In this point/counterpoint series, Jan Freitag makes a case for each side of the U.S. hotel recovery debate. Also read, “Con: The sky is falling (why the worst is still to come).”
HENDERSONVILLE, Tennessee—STR data indicates that the hotel sector is in a recovery that should be prolonged and sustainable. Here are a couple of factors and data points that make us feel confident about where we are and where will go from here:
1. Transient demand is back.
Through June 2010, transient room demand increased 8.4%; in June alone hoteliers sold 6.8% more transient rooms than we reported in June of 2009. In other words, through the first half of 2010 some 15.9 million more transient rooms were sold than in the first six months of 2008. Solid transient demand is crucial to a sustained recovery and bodes well for average daily rate growth in 2011.

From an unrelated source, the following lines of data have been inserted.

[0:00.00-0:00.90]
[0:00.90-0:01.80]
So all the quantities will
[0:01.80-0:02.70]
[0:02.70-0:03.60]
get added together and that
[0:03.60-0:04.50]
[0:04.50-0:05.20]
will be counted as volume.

2. Room rates are improving.
In June 2010, ADR showed positive growth compared to rates in June 2009, finally reversing the negative trend of monthly ADR declines we have reported since October of 2008. In addition, transient ADRs have increased by more than 2% in the past two months.

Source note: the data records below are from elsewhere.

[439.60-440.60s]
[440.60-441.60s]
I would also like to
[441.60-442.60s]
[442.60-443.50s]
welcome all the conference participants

3. Unemployment rates are not getting worse.
The U.S. Bureau of Labor Statistics reported the unemployment rate in June of 2010 at 9.5%, which is the lowest in the past 11 months. The trajectory of the unemployment rate clearly is on a downward curve and a lower unemployment rate bodes well for increased leisure travel and increased discretionary spending.

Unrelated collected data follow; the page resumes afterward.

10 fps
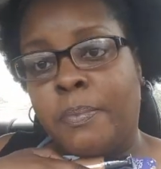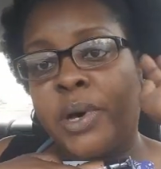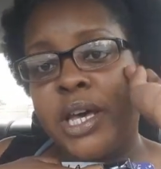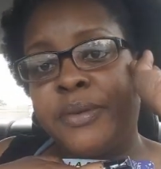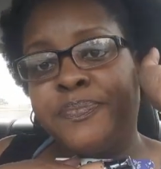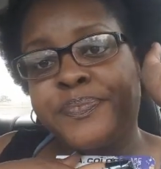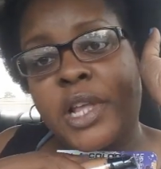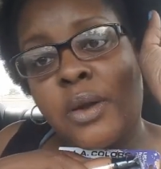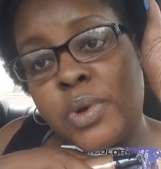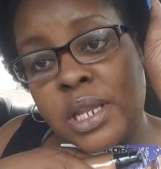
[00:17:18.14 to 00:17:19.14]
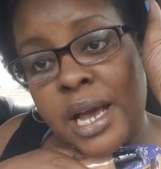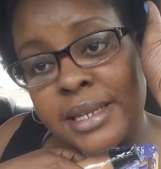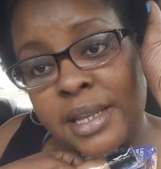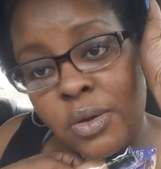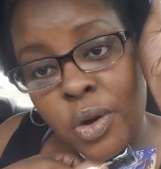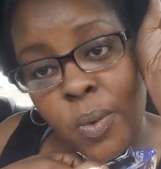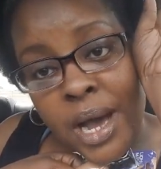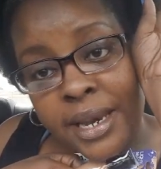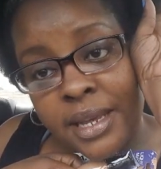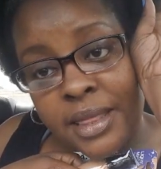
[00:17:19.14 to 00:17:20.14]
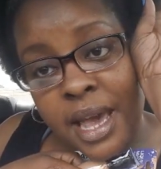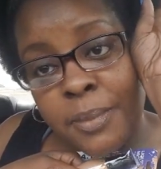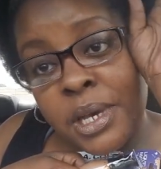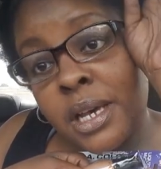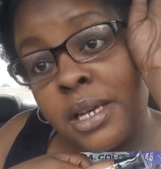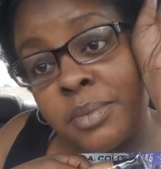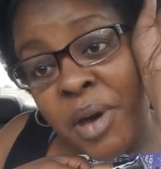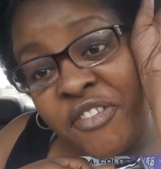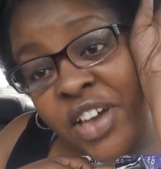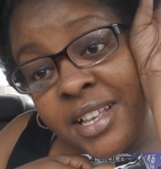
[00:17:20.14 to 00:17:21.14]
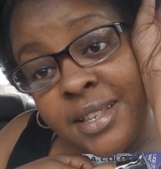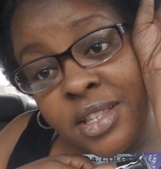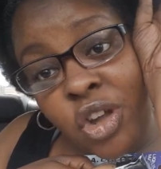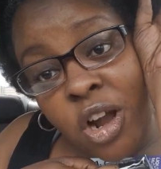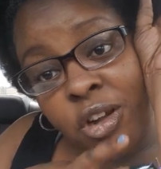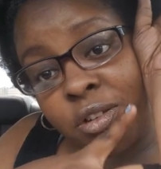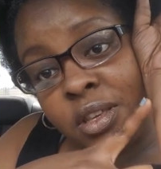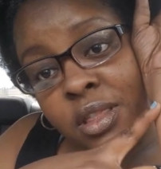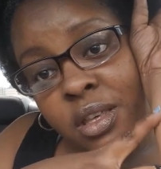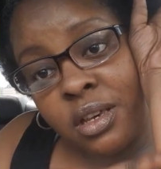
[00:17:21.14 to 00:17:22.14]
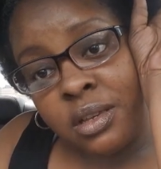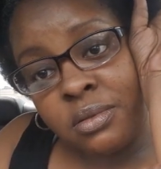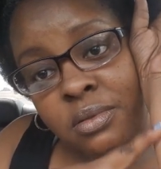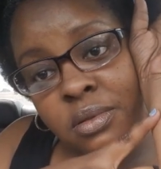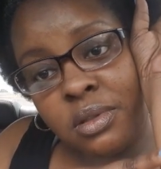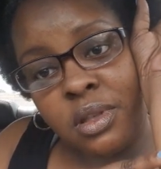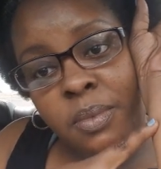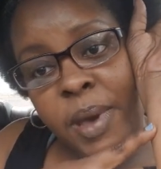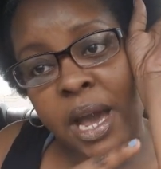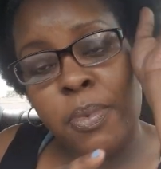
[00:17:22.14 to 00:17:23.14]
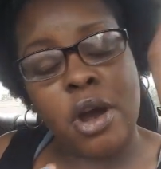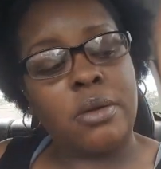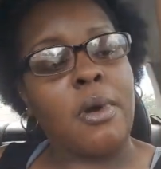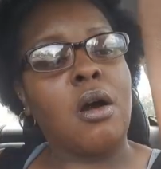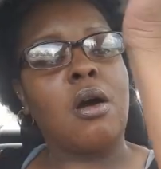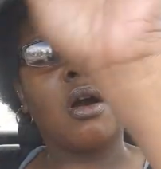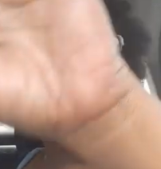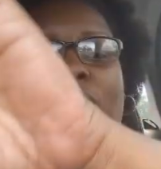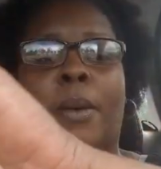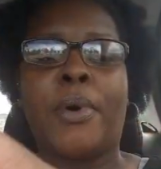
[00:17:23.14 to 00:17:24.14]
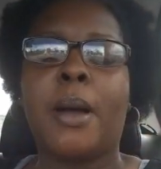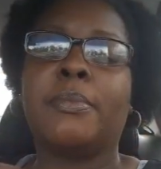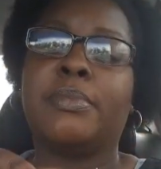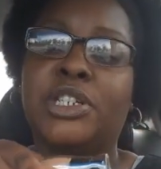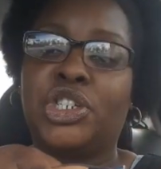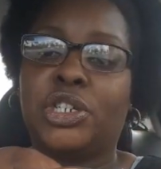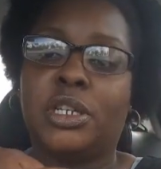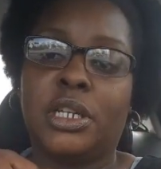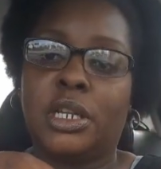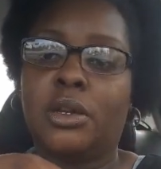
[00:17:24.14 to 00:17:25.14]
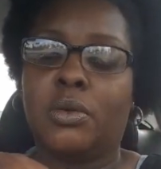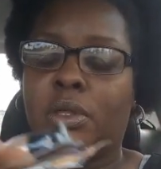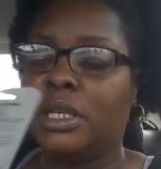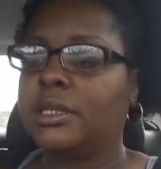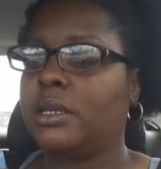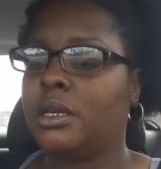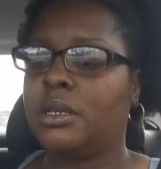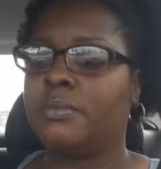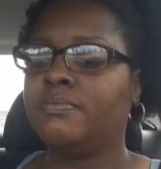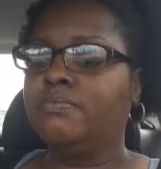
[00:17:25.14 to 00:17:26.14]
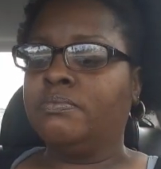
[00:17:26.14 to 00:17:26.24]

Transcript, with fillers: But I realized I don't know why I did that, because my face is darker than the, the back part of my arm. So I probably should have did it on this end.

4. Corporate profits are up.
According to the Blue Chip Economic Indicator, the consensus forecast of 50 economic forecasters shows a strong increase in corporate profits in 2010, up 22.7%. This is a marked improvement from December 2009 when the consensus forecast for 2010 was a solid, but not yet as strong, 13.1%. Corporate profits are a necessity to give C-level executives the confidence to relax travel policies and to once again encourage face-to-face meetings and conference attendance.
5. Inflation is in check.
For the first half of 2010, the average inflation rate was less than 0.2%. The outlook for an increase in inflation remains muted, also mirrored by the Blue Chip forecast, which estimates the Consumer Price Index growth for the full year 2010 at 1.7%. Low inflation rates bode well for the hotel industry because ADR increases, combined with a low level of expense growth, can fall almost directly to the bottom line.
So, overall, the available data points show that a sustainable recovery is under way. It seems from our data that the worst is behind us and that the lodging industry has every reason to be optimistic about 2010 and beyond.